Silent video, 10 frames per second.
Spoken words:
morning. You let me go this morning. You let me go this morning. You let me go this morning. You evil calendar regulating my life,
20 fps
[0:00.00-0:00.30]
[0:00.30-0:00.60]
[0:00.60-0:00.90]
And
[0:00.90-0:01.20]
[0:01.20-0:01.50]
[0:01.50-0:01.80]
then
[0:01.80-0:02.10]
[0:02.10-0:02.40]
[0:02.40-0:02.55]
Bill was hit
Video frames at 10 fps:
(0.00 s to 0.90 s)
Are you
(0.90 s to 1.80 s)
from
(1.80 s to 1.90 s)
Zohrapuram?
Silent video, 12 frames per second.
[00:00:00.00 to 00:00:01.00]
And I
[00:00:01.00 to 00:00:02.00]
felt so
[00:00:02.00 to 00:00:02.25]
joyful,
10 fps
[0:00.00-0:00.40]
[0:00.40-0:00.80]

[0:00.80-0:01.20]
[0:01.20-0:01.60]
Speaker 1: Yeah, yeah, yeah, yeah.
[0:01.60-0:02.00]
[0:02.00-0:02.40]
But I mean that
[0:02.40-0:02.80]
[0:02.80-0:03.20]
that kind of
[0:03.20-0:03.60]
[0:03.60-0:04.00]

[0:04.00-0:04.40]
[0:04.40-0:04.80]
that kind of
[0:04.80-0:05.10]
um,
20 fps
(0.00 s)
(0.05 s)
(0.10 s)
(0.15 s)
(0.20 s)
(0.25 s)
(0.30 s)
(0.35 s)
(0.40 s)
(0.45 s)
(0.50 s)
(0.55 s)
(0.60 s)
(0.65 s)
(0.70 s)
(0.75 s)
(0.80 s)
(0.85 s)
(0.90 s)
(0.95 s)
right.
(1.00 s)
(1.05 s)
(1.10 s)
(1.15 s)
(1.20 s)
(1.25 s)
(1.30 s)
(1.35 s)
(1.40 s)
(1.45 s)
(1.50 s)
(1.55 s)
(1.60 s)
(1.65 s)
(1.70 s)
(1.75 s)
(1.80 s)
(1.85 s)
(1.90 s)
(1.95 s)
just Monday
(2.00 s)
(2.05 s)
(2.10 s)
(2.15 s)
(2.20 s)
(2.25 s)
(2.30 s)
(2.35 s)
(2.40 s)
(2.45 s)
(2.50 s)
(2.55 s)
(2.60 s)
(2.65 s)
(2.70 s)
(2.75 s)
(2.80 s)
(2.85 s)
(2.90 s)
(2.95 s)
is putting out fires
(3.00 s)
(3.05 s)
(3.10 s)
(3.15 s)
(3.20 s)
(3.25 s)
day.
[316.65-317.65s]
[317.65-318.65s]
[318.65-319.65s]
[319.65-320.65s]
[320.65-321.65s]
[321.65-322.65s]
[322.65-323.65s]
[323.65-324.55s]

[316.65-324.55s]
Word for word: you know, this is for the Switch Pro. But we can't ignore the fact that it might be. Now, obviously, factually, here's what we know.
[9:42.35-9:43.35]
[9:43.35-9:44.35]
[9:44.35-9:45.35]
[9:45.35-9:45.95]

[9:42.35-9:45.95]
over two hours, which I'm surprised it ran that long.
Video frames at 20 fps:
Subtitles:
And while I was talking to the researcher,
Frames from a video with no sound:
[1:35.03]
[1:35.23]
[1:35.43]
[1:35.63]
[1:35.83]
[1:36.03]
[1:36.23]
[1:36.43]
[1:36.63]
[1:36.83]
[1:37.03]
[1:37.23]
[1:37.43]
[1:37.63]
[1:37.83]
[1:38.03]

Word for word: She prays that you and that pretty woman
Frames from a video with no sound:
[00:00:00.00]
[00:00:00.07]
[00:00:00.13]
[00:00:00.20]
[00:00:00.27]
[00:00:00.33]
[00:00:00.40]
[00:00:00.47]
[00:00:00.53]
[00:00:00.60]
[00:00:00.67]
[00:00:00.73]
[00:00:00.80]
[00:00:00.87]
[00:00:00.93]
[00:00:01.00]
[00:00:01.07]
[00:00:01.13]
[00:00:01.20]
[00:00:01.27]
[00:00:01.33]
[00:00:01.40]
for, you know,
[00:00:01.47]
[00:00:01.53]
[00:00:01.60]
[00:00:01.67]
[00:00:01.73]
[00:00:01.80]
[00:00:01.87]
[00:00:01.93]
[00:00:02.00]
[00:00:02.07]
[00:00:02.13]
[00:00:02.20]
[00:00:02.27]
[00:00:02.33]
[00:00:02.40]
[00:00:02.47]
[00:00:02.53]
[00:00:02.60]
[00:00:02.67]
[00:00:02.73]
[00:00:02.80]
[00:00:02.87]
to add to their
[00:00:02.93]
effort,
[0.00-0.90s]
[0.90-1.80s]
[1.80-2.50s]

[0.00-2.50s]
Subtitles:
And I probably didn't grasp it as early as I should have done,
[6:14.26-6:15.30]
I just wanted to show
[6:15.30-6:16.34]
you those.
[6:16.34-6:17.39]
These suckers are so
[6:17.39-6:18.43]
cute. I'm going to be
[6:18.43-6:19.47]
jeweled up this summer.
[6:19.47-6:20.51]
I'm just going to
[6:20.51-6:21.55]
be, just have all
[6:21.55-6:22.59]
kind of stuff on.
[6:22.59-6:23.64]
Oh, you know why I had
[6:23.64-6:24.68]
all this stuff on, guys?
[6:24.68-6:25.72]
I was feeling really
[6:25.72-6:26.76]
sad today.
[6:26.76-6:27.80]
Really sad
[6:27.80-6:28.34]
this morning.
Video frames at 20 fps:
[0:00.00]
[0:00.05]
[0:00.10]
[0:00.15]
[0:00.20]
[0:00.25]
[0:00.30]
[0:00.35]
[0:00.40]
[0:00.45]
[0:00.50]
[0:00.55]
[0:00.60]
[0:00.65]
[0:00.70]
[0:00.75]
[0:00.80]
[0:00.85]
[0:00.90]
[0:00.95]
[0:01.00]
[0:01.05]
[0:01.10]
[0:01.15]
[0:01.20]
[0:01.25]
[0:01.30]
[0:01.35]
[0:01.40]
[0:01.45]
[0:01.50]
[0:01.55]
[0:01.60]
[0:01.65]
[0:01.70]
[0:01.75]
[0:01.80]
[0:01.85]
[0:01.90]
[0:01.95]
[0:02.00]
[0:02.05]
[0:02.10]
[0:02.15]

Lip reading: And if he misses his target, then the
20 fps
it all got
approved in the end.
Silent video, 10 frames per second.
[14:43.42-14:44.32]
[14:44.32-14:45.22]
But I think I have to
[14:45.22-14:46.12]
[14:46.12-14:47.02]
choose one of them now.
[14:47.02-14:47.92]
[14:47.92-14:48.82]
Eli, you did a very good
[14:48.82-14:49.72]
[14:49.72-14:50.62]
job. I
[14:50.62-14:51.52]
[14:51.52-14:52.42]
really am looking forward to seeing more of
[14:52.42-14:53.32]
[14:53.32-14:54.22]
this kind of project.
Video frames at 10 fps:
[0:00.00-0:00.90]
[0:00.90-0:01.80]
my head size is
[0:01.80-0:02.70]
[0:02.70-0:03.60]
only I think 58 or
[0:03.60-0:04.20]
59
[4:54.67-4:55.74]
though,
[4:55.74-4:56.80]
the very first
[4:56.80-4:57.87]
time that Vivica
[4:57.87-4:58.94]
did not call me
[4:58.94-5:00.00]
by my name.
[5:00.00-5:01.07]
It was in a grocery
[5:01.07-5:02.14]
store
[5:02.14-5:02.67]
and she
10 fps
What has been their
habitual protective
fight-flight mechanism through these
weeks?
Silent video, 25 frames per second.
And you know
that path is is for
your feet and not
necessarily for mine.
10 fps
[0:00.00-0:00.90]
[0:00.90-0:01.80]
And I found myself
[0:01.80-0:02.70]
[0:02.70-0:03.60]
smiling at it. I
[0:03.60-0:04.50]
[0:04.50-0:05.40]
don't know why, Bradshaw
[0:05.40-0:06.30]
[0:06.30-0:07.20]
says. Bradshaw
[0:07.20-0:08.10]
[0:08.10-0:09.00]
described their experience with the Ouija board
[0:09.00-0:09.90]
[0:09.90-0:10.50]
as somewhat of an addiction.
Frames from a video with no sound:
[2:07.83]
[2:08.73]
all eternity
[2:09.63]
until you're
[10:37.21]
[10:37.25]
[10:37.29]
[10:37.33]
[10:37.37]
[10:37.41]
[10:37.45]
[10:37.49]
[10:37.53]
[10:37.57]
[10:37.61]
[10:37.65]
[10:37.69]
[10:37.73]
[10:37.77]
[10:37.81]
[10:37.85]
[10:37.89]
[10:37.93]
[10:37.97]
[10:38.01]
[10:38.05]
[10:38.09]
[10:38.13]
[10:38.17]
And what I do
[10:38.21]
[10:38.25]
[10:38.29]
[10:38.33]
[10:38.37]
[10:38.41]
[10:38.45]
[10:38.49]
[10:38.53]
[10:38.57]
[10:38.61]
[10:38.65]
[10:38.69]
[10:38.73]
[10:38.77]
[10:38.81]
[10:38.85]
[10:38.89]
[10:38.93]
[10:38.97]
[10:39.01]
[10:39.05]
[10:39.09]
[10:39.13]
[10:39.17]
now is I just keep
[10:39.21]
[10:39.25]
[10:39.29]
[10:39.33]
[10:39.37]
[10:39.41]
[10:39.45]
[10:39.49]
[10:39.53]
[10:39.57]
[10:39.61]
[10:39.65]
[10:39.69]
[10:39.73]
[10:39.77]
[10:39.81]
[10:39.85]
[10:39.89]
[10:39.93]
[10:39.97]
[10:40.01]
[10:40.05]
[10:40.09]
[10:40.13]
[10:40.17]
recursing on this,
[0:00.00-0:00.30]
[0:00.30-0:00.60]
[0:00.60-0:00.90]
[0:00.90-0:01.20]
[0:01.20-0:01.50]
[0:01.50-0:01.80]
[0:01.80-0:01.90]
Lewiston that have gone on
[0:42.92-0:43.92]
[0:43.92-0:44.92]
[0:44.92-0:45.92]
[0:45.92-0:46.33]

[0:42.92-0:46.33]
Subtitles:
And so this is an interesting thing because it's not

### What is being asked
Please set down again, word for word, only the lines from the start of the entries through the line with "[323.65-324.55s]", both ends included.

### Answer to this exercise
Silent video, 10 frames per second.
Spoken words:
morning. You let me go this morning. You let me go this morning. You let me go this morning. You evil calendar regulating my life,
20 fps
[0:00.00-0:00.30]
[0:00.30-0:00.60]
[0:00.60-0:00.90]
And
[0:00.90-0:01.20]
[0:01.20-0:01.50]
[0:01.50-0:01.80]
then
[0:01.80-0:02.10]
[0:02.10-0:02.40]
[0:02.40-0:02.55]
Bill was hit
Video frames at 10 fps:
(0.00 s to 0.90 s)
Are you
(0.90 s to 1.80 s)
from
(1.80 s to 1.90 s)
Zohrapuram?
Silent video, 12 frames per second.
[00:00:00.00 to 00:00:01.00]
And I
[00:00:01.00 to 00:00:02.00]
felt so
[00:00:02.00 to 00:00:02.25]
joyful,
10 fps
[0:00.00-0:00.40]
[0:00.40-0:00.80]

[0:00.80-0:01.20]
[0:01.20-0:01.60]
Speaker 1: Yeah, yeah, yeah, yeah.
[0:01.60-0:02.00]
[0:02.00-0:02.40]
But I mean that
[0:02.40-0:02.80]
[0:02.80-0:03.20]
that kind of
[0:03.20-0:03.60]
[0:03.60-0:04.00]

[0:04.00-0:04.40]
[0:04.40-0:04.80]
that kind of
[0:04.80-0:05.10]
um,
20 fps
(0.00 s)
(0.05 s)
(0.10 s)
(0.15 s)
(0.20 s)
(0.25 s)
(0.30 s)
(0.35 s)
(0.40 s)
(0.45 s)
(0.50 s)
(0.55 s)
(0.60 s)
(0.65 s)
(0.70 s)
(0.75 s)
(0.80 s)
(0.85 s)
(0.90 s)
(0.95 s)
right.
(1.00 s)
(1.05 s)
(1.10 s)
(1.15 s)
(1.20 s)
(1.25 s)
(1.30 s)
(1.35 s)
(1.40 s)
(1.45 s)
(1.50 s)
(1.55 s)
(1.60 s)
(1.65 s)
(1.70 s)
(1.75 s)
(1.80 s)
(1.85 s)
(1.90 s)
(1.95 s)
just Monday
(2.00 s)
(2.05 s)
(2.10 s)
(2.15 s)
(2.20 s)
(2.25 s)
(2.30 s)
(2.35 s)
(2.40 s)
(2.45 s)
(2.50 s)
(2.55 s)
(2.60 s)
(2.65 s)
(2.70 s)
(2.75 s)
(2.80 s)
(2.85 s)
(2.90 s)
(2.95 s)
is putting out fires
(3.00 s)
(3.05 s)
(3.10 s)
(3.15 s)
(3.20 s)
(3.25 s)
day.
[316.65-317.65s]
[317.65-318.65s]
[318.65-319.65s]
[319.65-320.65s]
[320.65-321.65s]
[321.65-322.65s]
[322.65-323.65s]
[323.65-324.55s]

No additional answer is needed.